パーシー・スロットル②
「いくら自由な恋愛を法律が謳っても抜け道なんて幾らでもあります。今年私も学園を卒業となりますので貴族の娘である以上は例え相手が不愉快な人だとしても利のある婚姻は避けられません、ですから私は私なりに夫となる人との利害関係を一致させればいいだけですわ」
「……そうですわね」
貴族の娘として生まれたからには結婚にも制約ができることは重々承知している。
法律なんているものは不完全であるからこそ守ることが出来るのだと語るパーシーに概ね同意を示したクリスティアの溜息交じりの返事にユーリは少しばかり気まずい思いをする。
クリスティアとユーリの婚約は恋愛云々を語る前に決められた政略的なものだ。
ラビュリントスでは自由恋愛を謳っているものの王族の子には例外的に幼い頃から婚約者を制定し、不要な争いを避けるべしという決まりがある。
ユーリとクリスティアの婚約は二人が幼い頃に両家の合意の元で取り決められたことであり、そこには国を背負うという重大な責務から王族の意思が大いに反映され、クリスティアの意思はないようなものだった。
とはいえ婚約破棄はどちらかが望めば無条件で出来るというのが契約にも織り込まれているので婚約といってもそこまで強制力があるわけではなく、今のところクリスティアから婚約破棄の話が一度も出ていないことを考えるに不満はないのだろうとユーリは不安ながらも信じている。
「素晴らしい利害関係というものは互いの内意を曝け出すことから始まるものですものね」
ニッコリと微笑んだクリスティアの言葉に含まれる意図をなにかしら感じ取ったのか興味をそそるような、しかし警戒を忘れていない瞳を向けたパーシー。
その、希望の色を濃く強くして輝かせた瞳を見ることができたことにクリスティアは満足して立ち上がる。

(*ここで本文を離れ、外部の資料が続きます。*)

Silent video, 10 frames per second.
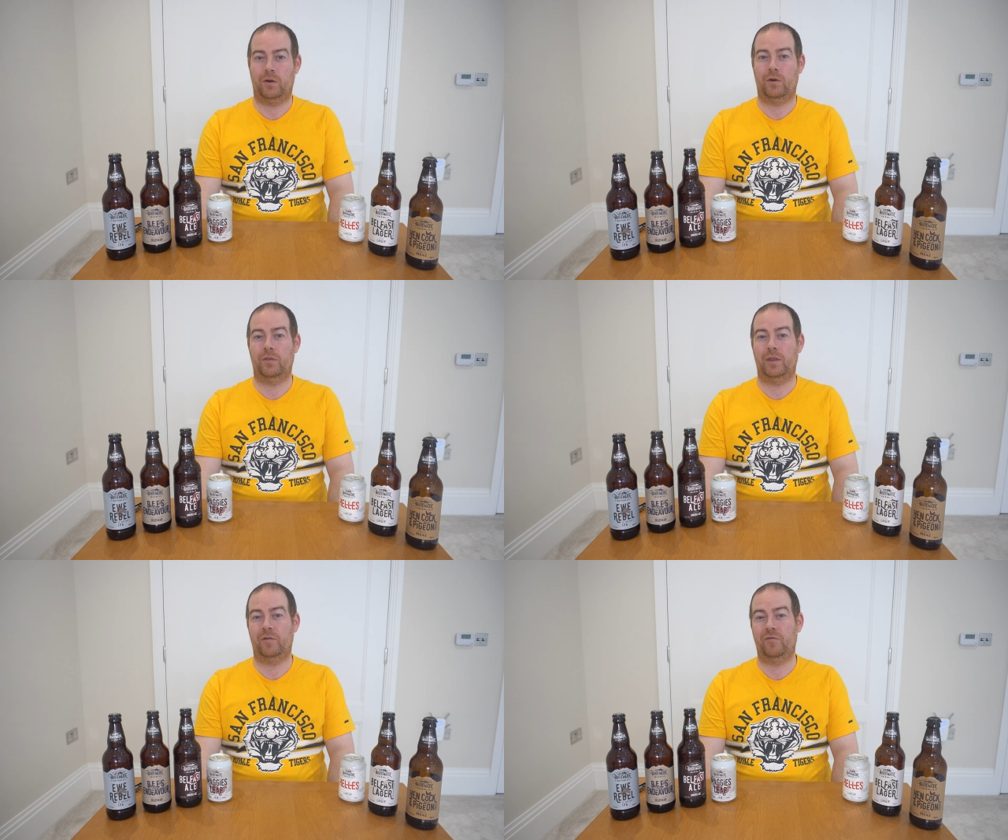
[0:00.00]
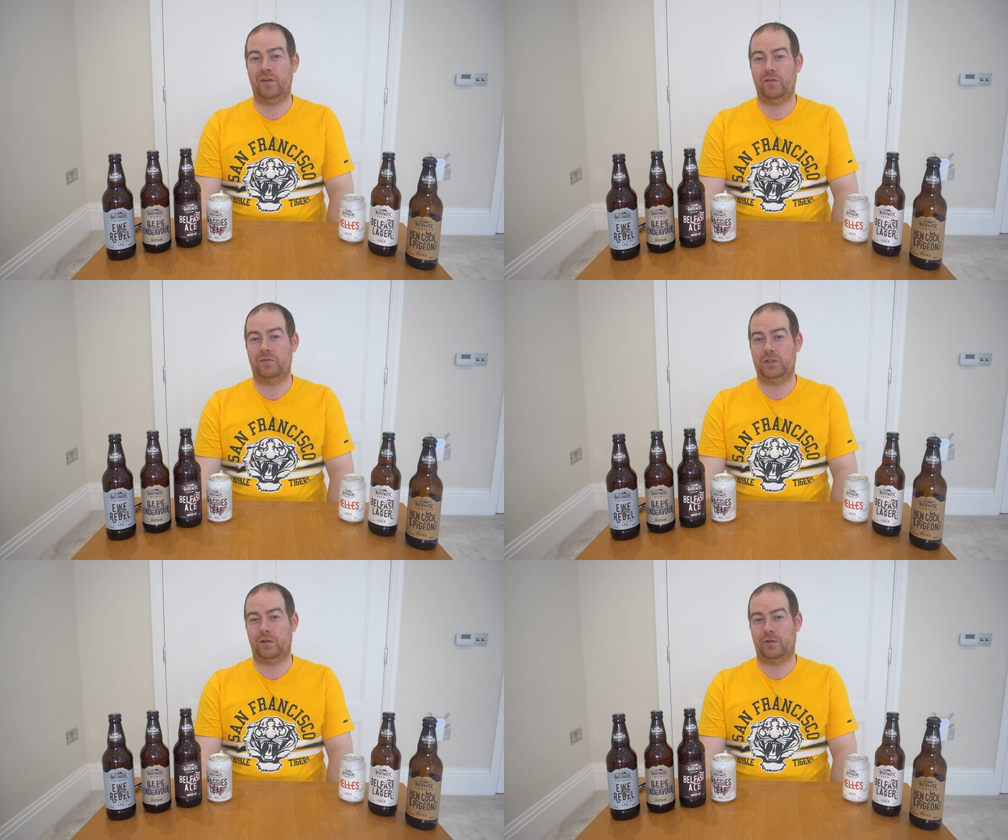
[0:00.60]
on their
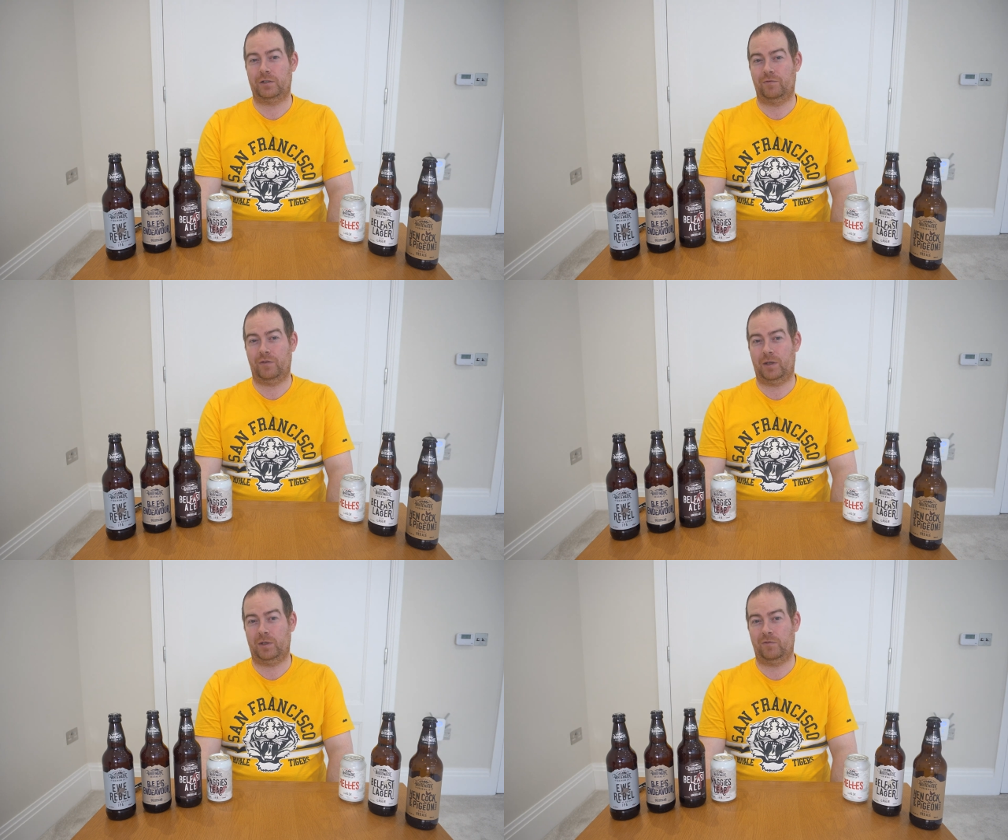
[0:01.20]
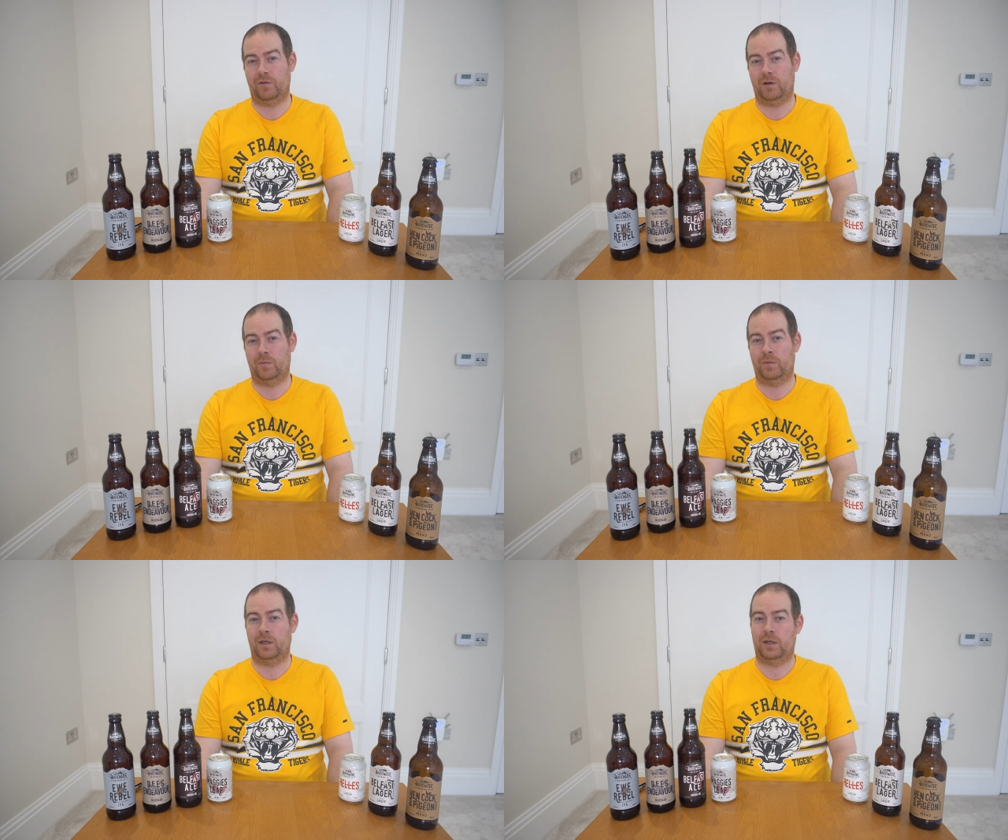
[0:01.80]
5th generation family
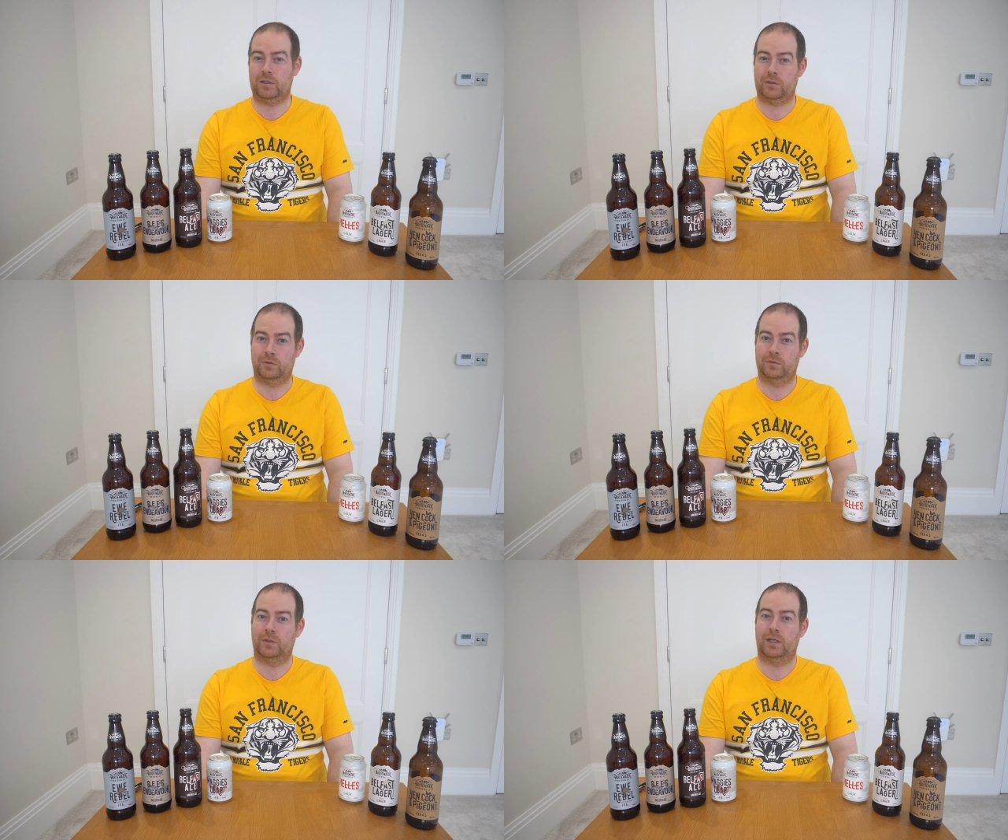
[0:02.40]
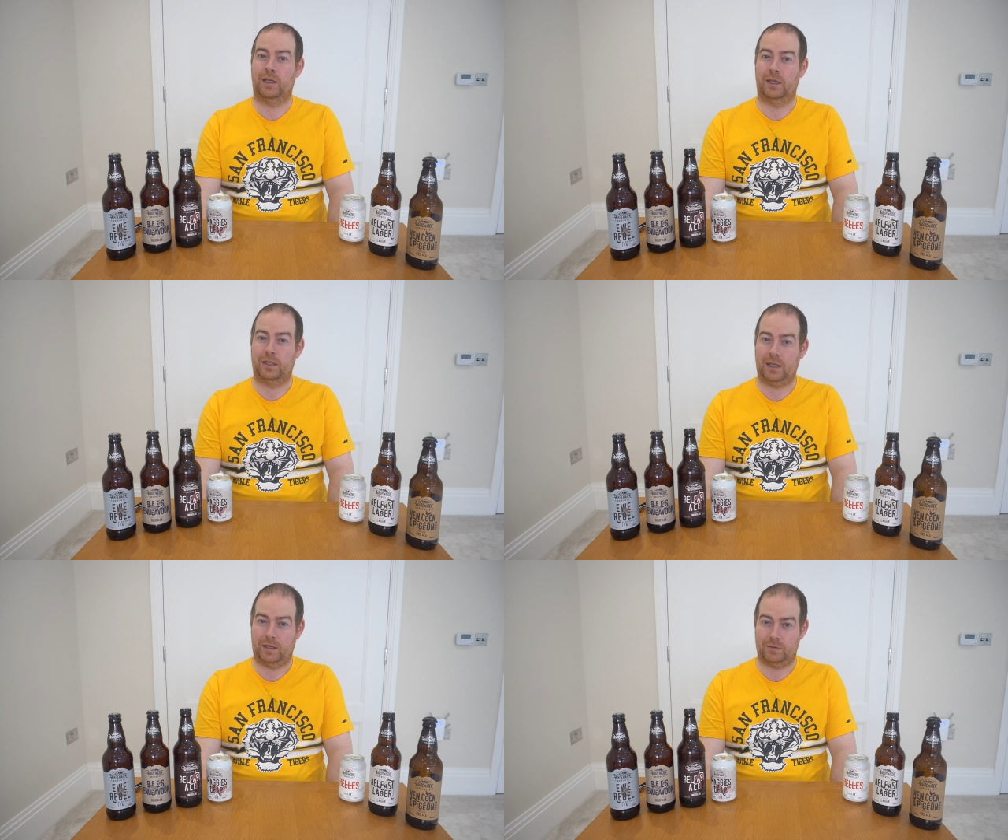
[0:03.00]
farm in Attical in
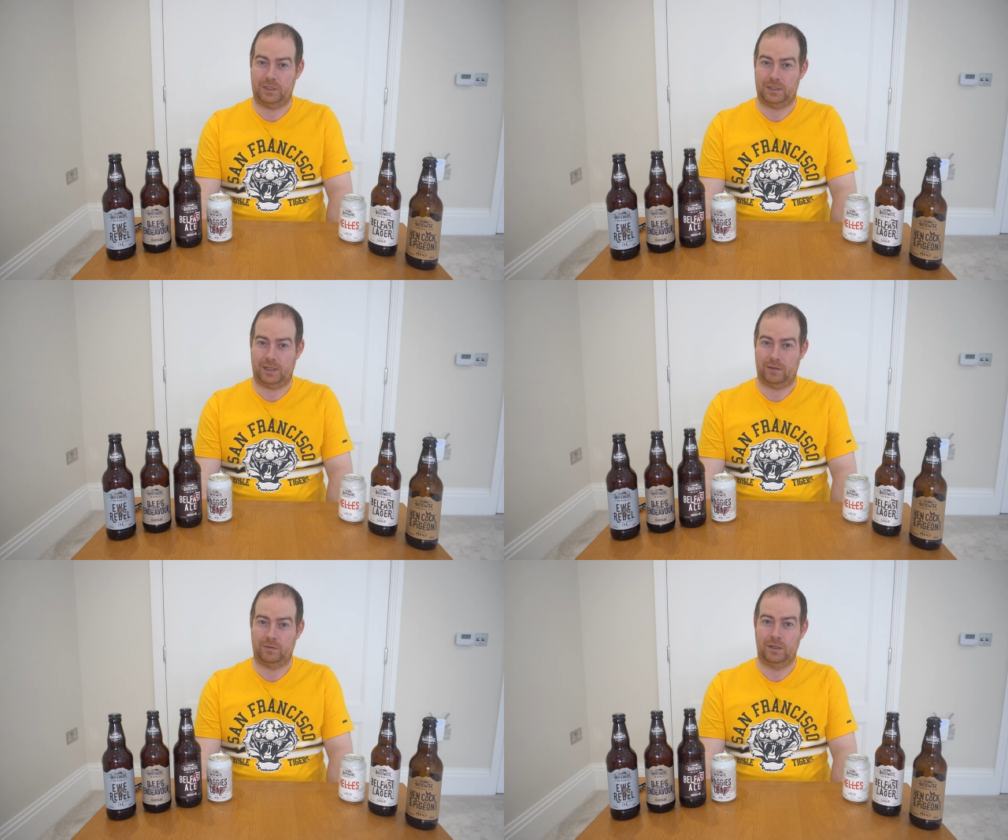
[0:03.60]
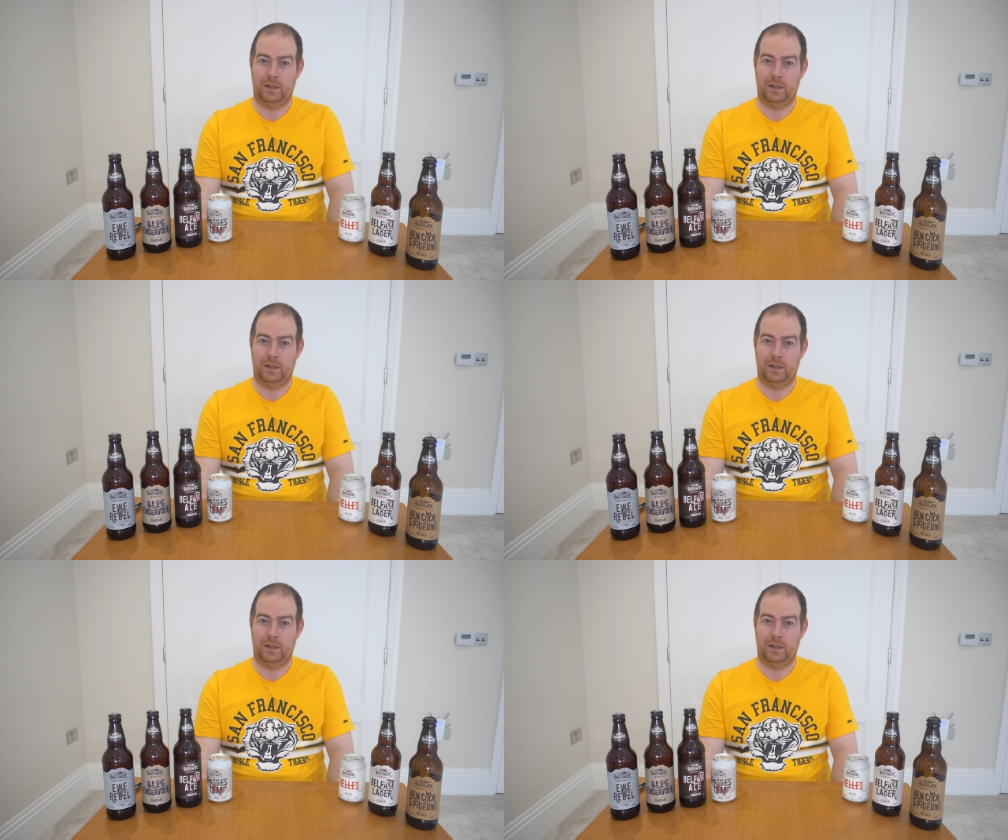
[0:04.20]
County Down,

「では、お邪魔をいたしまいたわパーシーさん。近いうちにお庭を拝見させていただいたお礼のお手紙をお送りさせていただきます」
「……お待ちしておりますわ」
パーシーに別れを告げてさっさと馬車へと戻るクリスティアに、事件のことを聞き出そうと来たわりにはとてもあっさりと帰るのだなとユーリは不思議がる。
「なにか収穫があったのか?」
「それはどうでしょうか。この先に得られるかもしれませんわ」
分からないとはいいながらも満足そうなクリスティアの表情に、恐らくユーリには分からないなにかしらの情報は得ることが出来るのだろうなと納得する。
「クリスティア、私との婚約に……その、不満は?」
パーシーから情報を得られるかもしれないということもクリスティアの無罪を確定する大切な事柄なのかもしれないがユーリにとってはもっと重要な、大切な事柄を窓の外に視線を向けながら気になっているという素振りをみせずに何の気なしに聞いた風を装って聞いてみる。
もしかしたらクリスティアが自分との婚約を不満に思っているのかもしれないという不安で内心ドキドキと体を緊張させていれば、瞼をパチクリと瞬かせたクリスティアはユーリが先程の会話を気にしているだと気が付いて申し訳なさそうに眉を下げる。
「殿下、女というのは相手の会話に同調するものです。そうすることによりお互いの心の内を見せてくれるというものですから……わたくしの心ない同意にそのように気を揉まないでくださいませ。わたくし殿下の婚約者であることに心底の不満を持ったことはただの一度もございませんわ」
「そ、そうなのか?」
「えぇ、だって殿下の婚約者であるからこそわたくしそれを笠に着て事件に介入でき、自由に振る舞うことができるんですもの。わたくしのライフワークにとってこんなに幸せなことはございません」
それはそれは満足そうに輝かんばかりの微笑みを浮かべありがとうございますとお礼を口にするクリスティアに、それは良いのか悪いのか嬉しいのか嬉しくないのか微妙な気持ちになったユーリは遠くない未来、隣に立つ王妃が死体を前にして犯人を追い詰める姿を想像して眉を顰めるのだった。